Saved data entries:
Content starts
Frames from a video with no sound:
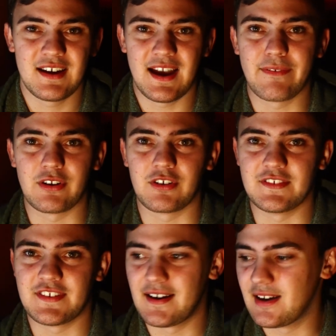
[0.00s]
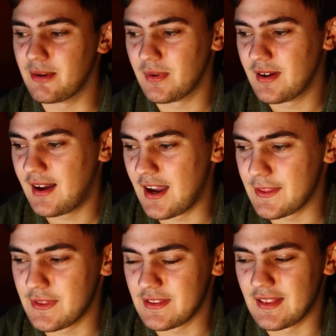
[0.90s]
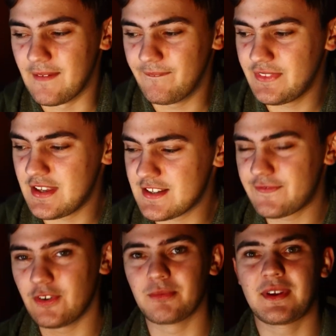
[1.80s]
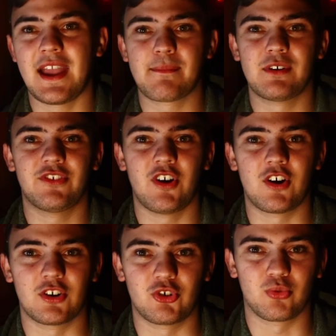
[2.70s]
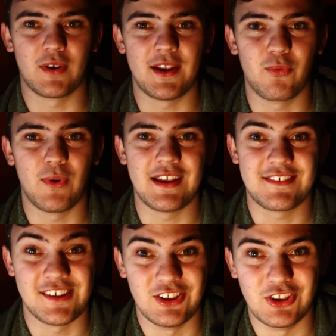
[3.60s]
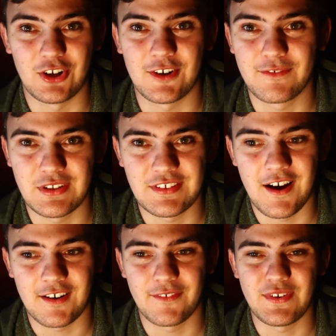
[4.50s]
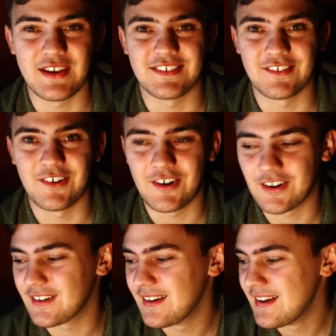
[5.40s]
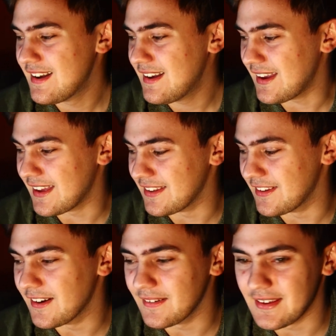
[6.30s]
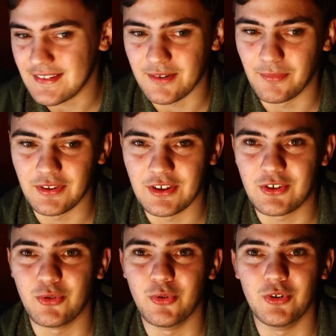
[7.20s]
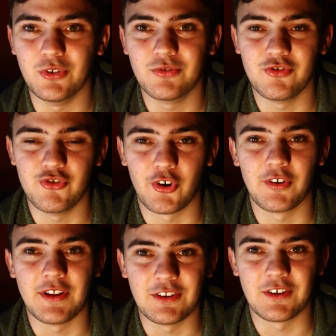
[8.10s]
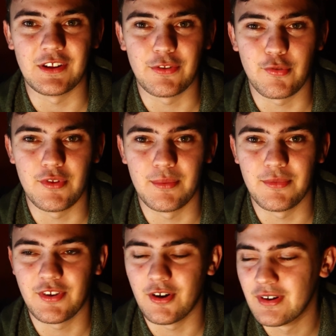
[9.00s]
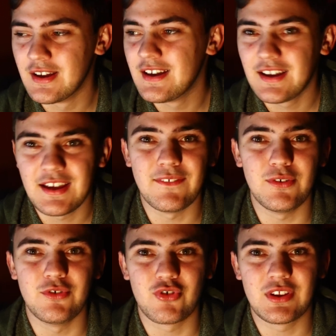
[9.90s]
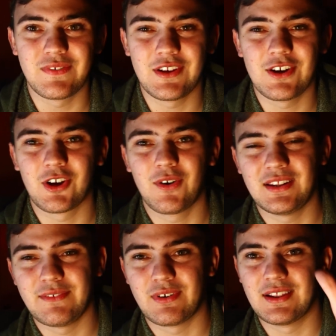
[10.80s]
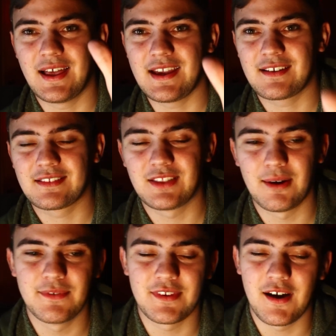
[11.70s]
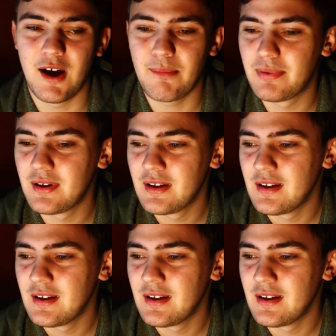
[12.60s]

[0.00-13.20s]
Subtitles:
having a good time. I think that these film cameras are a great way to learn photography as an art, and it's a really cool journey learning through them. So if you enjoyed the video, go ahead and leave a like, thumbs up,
Content ends
EXERCISE DESCRIPTION: Give every line of the data above again as it stands; the pictures stay out.

WRITTEN RESPONSE:
Frames from a video with no sound:
[0.00s]
[0.90s]
[1.80s]
[2.70s]
[3.60s]
[4.50s]
[5.40s]
[6.30s]
[7.20s]
[8.10s]
[9.00s]
[9.90s]
[10.80s]
[11.70s]
[12.60s]

[0.00-13.20s]
Subtitles:
having a good time. I think that these film cameras are a great way to learn photography as an art, and it's a really cool journey learning through them. So if you enjoyed the video, go ahead and leave a like, thumbs up,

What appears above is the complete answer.